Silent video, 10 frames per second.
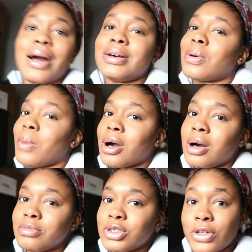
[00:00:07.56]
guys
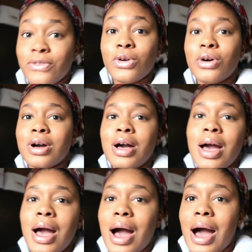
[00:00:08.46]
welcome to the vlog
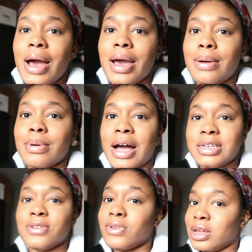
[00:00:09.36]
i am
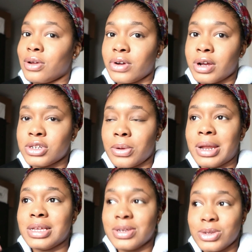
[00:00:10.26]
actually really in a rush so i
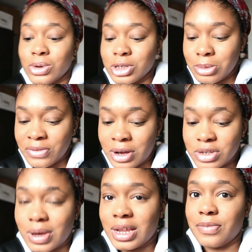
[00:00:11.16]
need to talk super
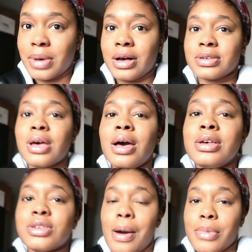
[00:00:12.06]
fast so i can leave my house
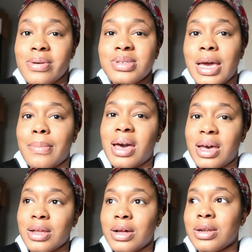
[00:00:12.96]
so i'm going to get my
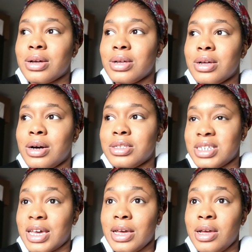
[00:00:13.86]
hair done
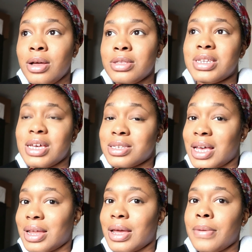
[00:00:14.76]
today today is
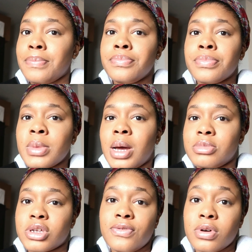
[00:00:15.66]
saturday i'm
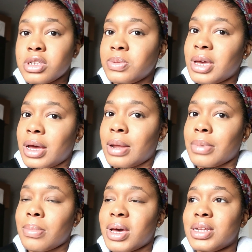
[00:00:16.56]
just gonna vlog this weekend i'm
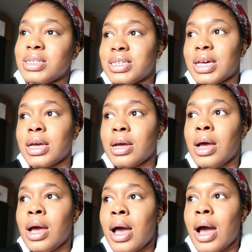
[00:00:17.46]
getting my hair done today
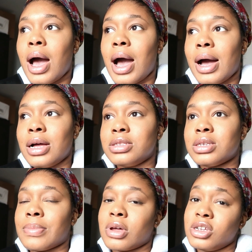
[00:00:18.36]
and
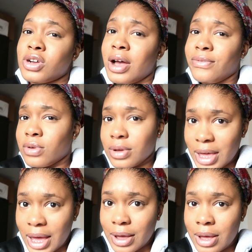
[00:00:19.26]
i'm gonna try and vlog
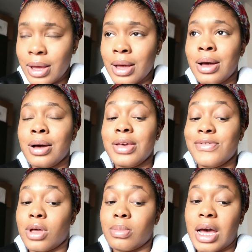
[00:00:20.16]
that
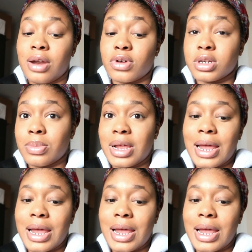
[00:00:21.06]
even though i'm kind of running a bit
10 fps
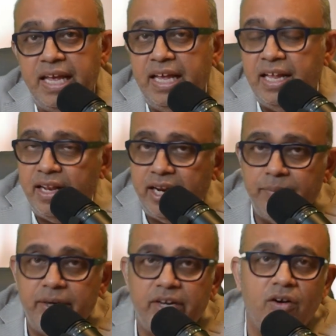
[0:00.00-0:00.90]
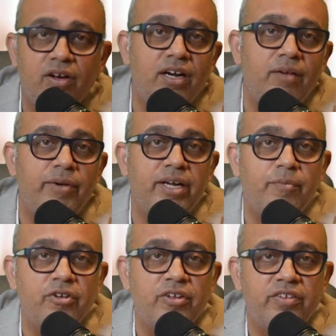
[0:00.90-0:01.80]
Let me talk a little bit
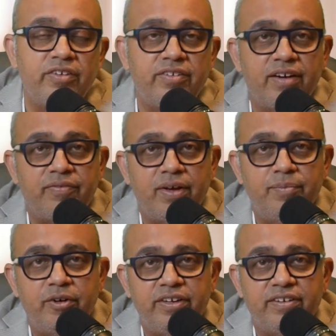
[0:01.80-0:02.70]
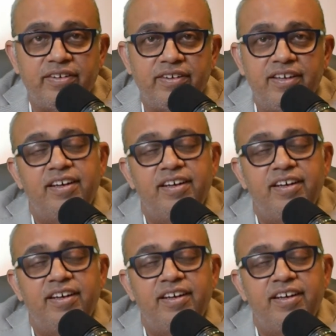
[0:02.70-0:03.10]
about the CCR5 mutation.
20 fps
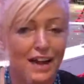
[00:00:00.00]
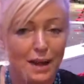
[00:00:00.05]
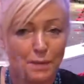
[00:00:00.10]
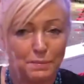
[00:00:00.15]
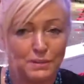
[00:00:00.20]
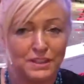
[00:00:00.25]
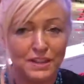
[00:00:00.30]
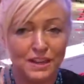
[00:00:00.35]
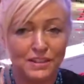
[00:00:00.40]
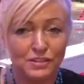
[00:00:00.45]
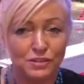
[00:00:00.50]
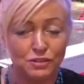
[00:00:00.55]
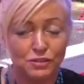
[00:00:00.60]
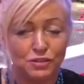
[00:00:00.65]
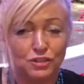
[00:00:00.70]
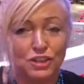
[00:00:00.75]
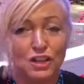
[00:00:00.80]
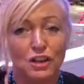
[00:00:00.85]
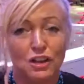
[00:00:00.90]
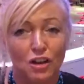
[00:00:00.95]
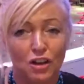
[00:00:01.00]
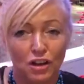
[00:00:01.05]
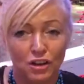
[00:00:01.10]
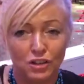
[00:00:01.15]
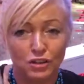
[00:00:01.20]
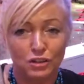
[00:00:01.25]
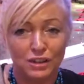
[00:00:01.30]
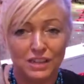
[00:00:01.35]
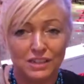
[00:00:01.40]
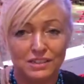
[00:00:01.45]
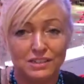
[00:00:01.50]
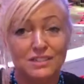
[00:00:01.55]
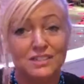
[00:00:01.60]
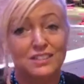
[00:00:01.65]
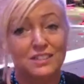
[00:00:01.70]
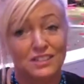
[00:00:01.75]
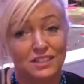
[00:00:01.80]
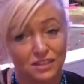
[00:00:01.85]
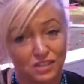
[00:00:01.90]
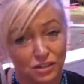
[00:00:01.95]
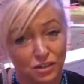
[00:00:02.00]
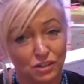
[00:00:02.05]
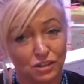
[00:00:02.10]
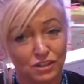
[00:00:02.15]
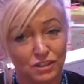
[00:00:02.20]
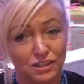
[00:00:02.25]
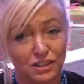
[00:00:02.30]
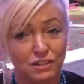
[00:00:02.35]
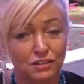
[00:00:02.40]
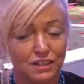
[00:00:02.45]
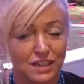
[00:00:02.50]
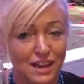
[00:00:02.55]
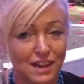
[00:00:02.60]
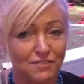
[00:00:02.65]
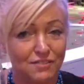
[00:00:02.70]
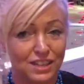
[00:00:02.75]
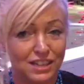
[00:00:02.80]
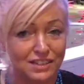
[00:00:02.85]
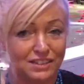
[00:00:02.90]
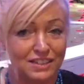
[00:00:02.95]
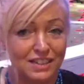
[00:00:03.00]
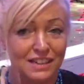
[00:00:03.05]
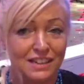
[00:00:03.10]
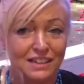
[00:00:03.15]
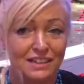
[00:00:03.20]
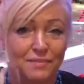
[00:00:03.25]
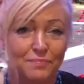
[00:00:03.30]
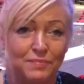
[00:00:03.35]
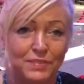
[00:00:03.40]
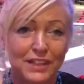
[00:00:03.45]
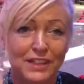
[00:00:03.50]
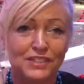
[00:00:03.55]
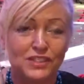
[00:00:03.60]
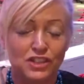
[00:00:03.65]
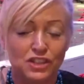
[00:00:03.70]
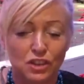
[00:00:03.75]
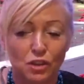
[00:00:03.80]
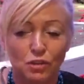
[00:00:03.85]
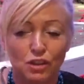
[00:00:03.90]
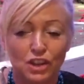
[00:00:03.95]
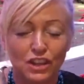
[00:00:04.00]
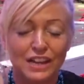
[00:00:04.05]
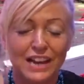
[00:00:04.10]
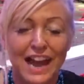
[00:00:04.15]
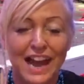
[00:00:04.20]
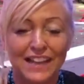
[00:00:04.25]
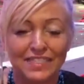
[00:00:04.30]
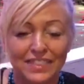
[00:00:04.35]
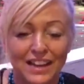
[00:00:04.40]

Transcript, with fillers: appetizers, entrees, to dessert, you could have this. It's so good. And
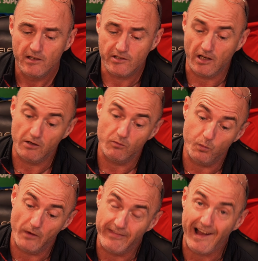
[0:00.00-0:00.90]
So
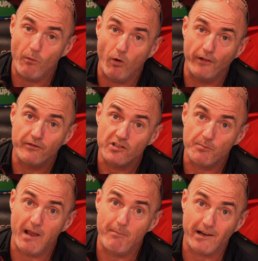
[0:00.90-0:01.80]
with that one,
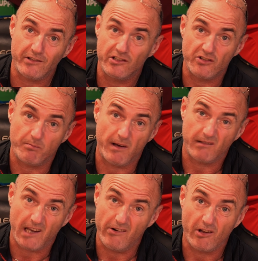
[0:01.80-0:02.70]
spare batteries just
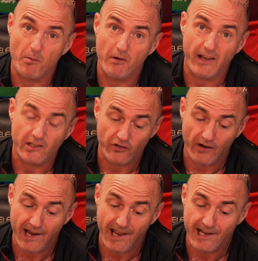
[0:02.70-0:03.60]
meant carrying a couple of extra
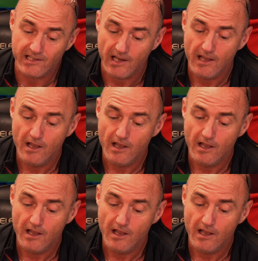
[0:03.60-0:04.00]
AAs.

^^^^

> _What the task requires_: Only the words belong in your copy: restate the data above exactly and leave the images out.

> _Output_:
Silent video, 10 frames per second.
[00:00:07.56]
guys
[00:00:08.46]
welcome to the vlog
[00:00:09.36]
i am
[00:00:10.26]
actually really in a rush so i
[00:00:11.16]
need to talk super
[00:00:12.06]
fast so i can leave my house
[00:00:12.96]
so i'm going to get my
[00:00:13.86]
hair done
[00:00:14.76]
today today is
[00:00:15.66]
saturday i'm
[00:00:16.56]
just gonna vlog this weekend i'm
[00:00:17.46]
getting my hair done today
[00:00:18.36]
and
[00:00:19.26]
i'm gonna try and vlog
[00:00:20.16]
that
[00:00:21.06]
even though i'm kind of running a bit
10 fps
[0:00.00-0:00.90]
[0:00.90-0:01.80]
Let me talk a little bit
[0:01.80-0:02.70]
[0:02.70-0:03.10]
about the CCR5 mutation.
20 fps
[00:00:00.00]
[00:00:00.05]
[00:00:00.10]
[00:00:00.15]
[00:00:00.20]
[00:00:00.25]
[00:00:00.30]
[00:00:00.35]
[00:00:00.40]
[00:00:00.45]
[00:00:00.50]
[00:00:00.55]
[00:00:00.60]
[00:00:00.65]
[00:00:00.70]
[00:00:00.75]
[00:00:00.80]
[00:00:00.85]
[00:00:00.90]
[00:00:00.95]
[00:00:01.00]
[00:00:01.05]
[00:00:01.10]
[00:00:01.15]
[00:00:01.20]
[00:00:01.25]
[00:00:01.30]
[00:00:01.35]
[00:00:01.40]
[00:00:01.45]
[00:00:01.50]
[00:00:01.55]
[00:00:01.60]
[00:00:01.65]
[00:00:01.70]
[00:00:01.75]
[00:00:01.80]
[00:00:01.85]
[00:00:01.90]
[00:00:01.95]
[00:00:02.00]
[00:00:02.05]
[00:00:02.10]
[00:00:02.15]
[00:00:02.20]
[00:00:02.25]
[00:00:02.30]
[00:00:02.35]
[00:00:02.40]
[00:00:02.45]
[00:00:02.50]
[00:00:02.55]
[00:00:02.60]
[00:00:02.65]
[00:00:02.70]
[00:00:02.75]
[00:00:02.80]
[00:00:02.85]
[00:00:02.90]
[00:00:02.95]
[00:00:03.00]
[00:00:03.05]
[00:00:03.10]
[00:00:03.15]
[00:00:03.20]
[00:00:03.25]
[00:00:03.30]
[00:00:03.35]
[00:00:03.40]
[00:00:03.45]
[00:00:03.50]
[00:00:03.55]
[00:00:03.60]
[00:00:03.65]
[00:00:03.70]
[00:00:03.75]
[00:00:03.80]
[00:00:03.85]
[00:00:03.90]
[00:00:03.95]
[00:00:04.00]
[00:00:04.05]
[00:00:04.10]
[00:00:04.15]
[00:00:04.20]
[00:00:04.25]
[00:00:04.30]
[00:00:04.35]
[00:00:04.40]

Transcript, with fillers: appetizers, entrees, to dessert, you could have this. It's so good. And
[0:00.00-0:00.90]
So
[0:00.90-0:01.80]
with that one,
[0:01.80-0:02.70]
spare batteries just
[0:02.70-0:03.60]
meant carrying a couple of extra
[0:03.60-0:04.00]
AAs.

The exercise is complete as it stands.